The National Agency for Food and Drug Administration and Control, on Monday, said there was no going back on the ban of the importation, manufacture, distribution, sale, and use of alcoholic beverages in sachets, PET, and glass bottles of 200ml and below.
NAFDAC’s Director-General, Prof Mojisola Adeyeye, insisted that the ban was for the benefit of Nigerians and to save lives.
Adeyeye’s announcement on January 31 that NAFDAC would begin the enforcement of the ban on alcoholic beverages in sachets had generated repeated protests by distillers and labour unions, who said the move would cost 500,000 workers their jobs.
Asked on Monday whether NAFDAC would review the ban in view of the growing protests, the Head of Public Relations Office, NAFDAC, Christiana Obiazikwor, said that the ban remained.
Obiazikwor clarified that NAFDAC did not ban alcohol production in bigger bottles but alcohol in containers or packing that a child can easily conceal.
“The alcoholic content in sachet or PET bottles less than 200ml is 30 per cent. Beer has four to eight per cent alcohol. The Association of Food, Beverage and Tobacco Employers, and Distillers and Blenders Association of Nigeria signed an agreement with the Ministry of Health and NAFDAC in December 2018 that they will phase out production of alcohol in sachet and PET bottles less than 200 ml by January 31, 2024. The agreement document is available. A five-year phase-out notice should be sufficient.
“They say it’s going to lead to loss of jobs, but it can lead to loss of lives as well. So, which is more important? We are not going back (on the ban). We are doing this to save the lives of Nigerians, and commuters.
“The schoolchildren buy it and put it in their bags, so we are doing it to protect the children because they can’t take responsibility for themselves; so the leaders and adults need to take responsibility for them. Are we going to kill our children because the economy is bad?” she said.
But reacting, the Executive Secretary of the Distillers and Blenders Association of Nigeria, John Ichue, insisted that the MoU signed with NAFDAC in 2018 could not be taken as a policy document.
Ichue said, “The MOU that we signed in 2018 was not really a policy and it was signed under duress because the then Minister of Health attempted to ban the manufacturing of pet alcoholic drinks but he later allowed us to engage in sensitisation effort to encourage responsible drinking and discourage underage access to these drinks, which we have been doing since 2019.
“The MOU is not a policy; the government is currently working on a national alcohol policy which we all agree is the proper way to go. In most countries where a ban on sachet alcohol was implemented, it was not successful. It led to illicit alcohol in circulation.”

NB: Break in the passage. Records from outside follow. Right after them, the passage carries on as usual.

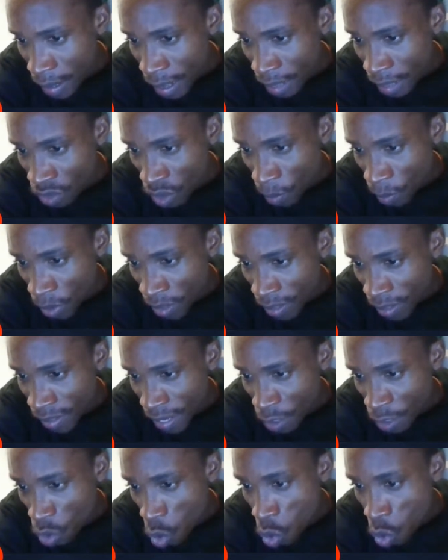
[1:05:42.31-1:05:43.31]
Somebody
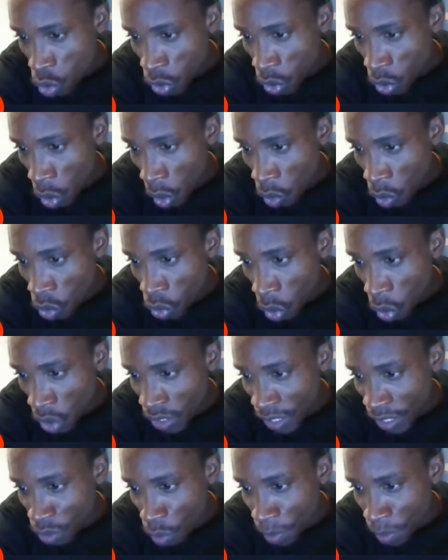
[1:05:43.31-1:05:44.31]
saying who does
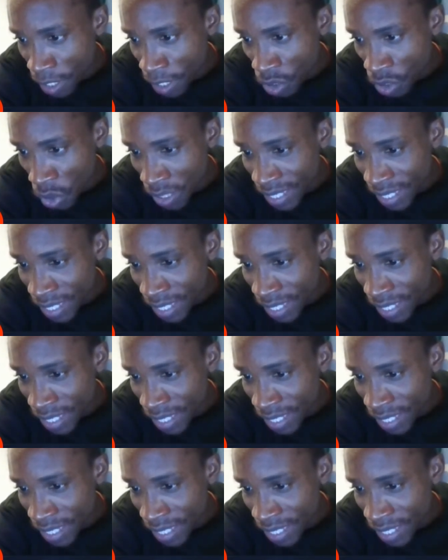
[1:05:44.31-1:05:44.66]
the nomination,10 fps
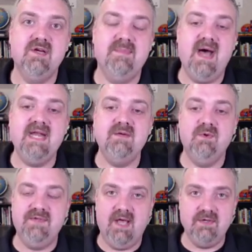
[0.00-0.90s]
Your body
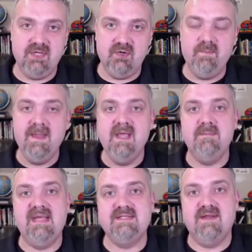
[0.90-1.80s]
will tell you,
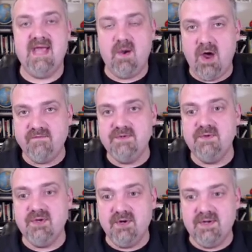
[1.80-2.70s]
based on how often
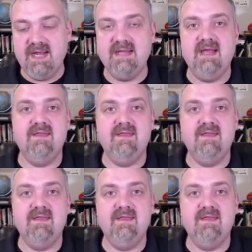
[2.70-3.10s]
you urinate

Meanwhile, angry drug hawkers, and touts, on Monday, attacked members of NAFDAC’s Investigation and Enforcement Directorate and mobile policemen attached to them in the Federal Capital Territory, Abuja.
The enforcement team of the agency was on a raid of fake, unregistered, and counterfeit drugs at the Area One Motor Park of the FCT when they were attacked.
While the enforcement exercise was ongoing, the hawkers and touts at the park began to throw stones and other dangerous objects at the team and journalists who were on hand to monitor the exercise.
It took the intervention of the mobile police who threw tear gas and shot sporadically into the air to disperse the attackers while the enforcement team and journalists escaped from the park.
However, two of the vehicles belonging to NAFDAC were vandalised.
Speaking with journalists after the raid, the Assistant Chief Regulatory Officer, Investigation and Enforcement Directorate, Federal Task Force, NAFDAC, Umar Suleiman, said the raid followed intelligence from the Department of State Services on the activities of drug hawkers at the motor park.
Suleiman said, “This exercise that we just conducted at the Area 1 motor park is a result of intelligence we received from the DSS since last year. A lot of hawkers were there selling their products and many people patronising them and that was why we raided the park.
“The attack is a normal thing for us in the investigation and enforcement department. That is the reason we always go with armed Mopol and Investigating Police Officers in case of any arrest.
“But to my surprise, we had not done half of the work when the drug hawkers absconded but mobilised in full force against us, throwing stones at us and destroying the windscreens of the vehicles.”
Suleiman said NAFDAC officials were able to seize controlled drugs worth about N5m. He identified the seized medications as Rohypnol, Dizapam, Tramadol (500mg and 225mg), Cocodamol, and aphrodisiac, among others.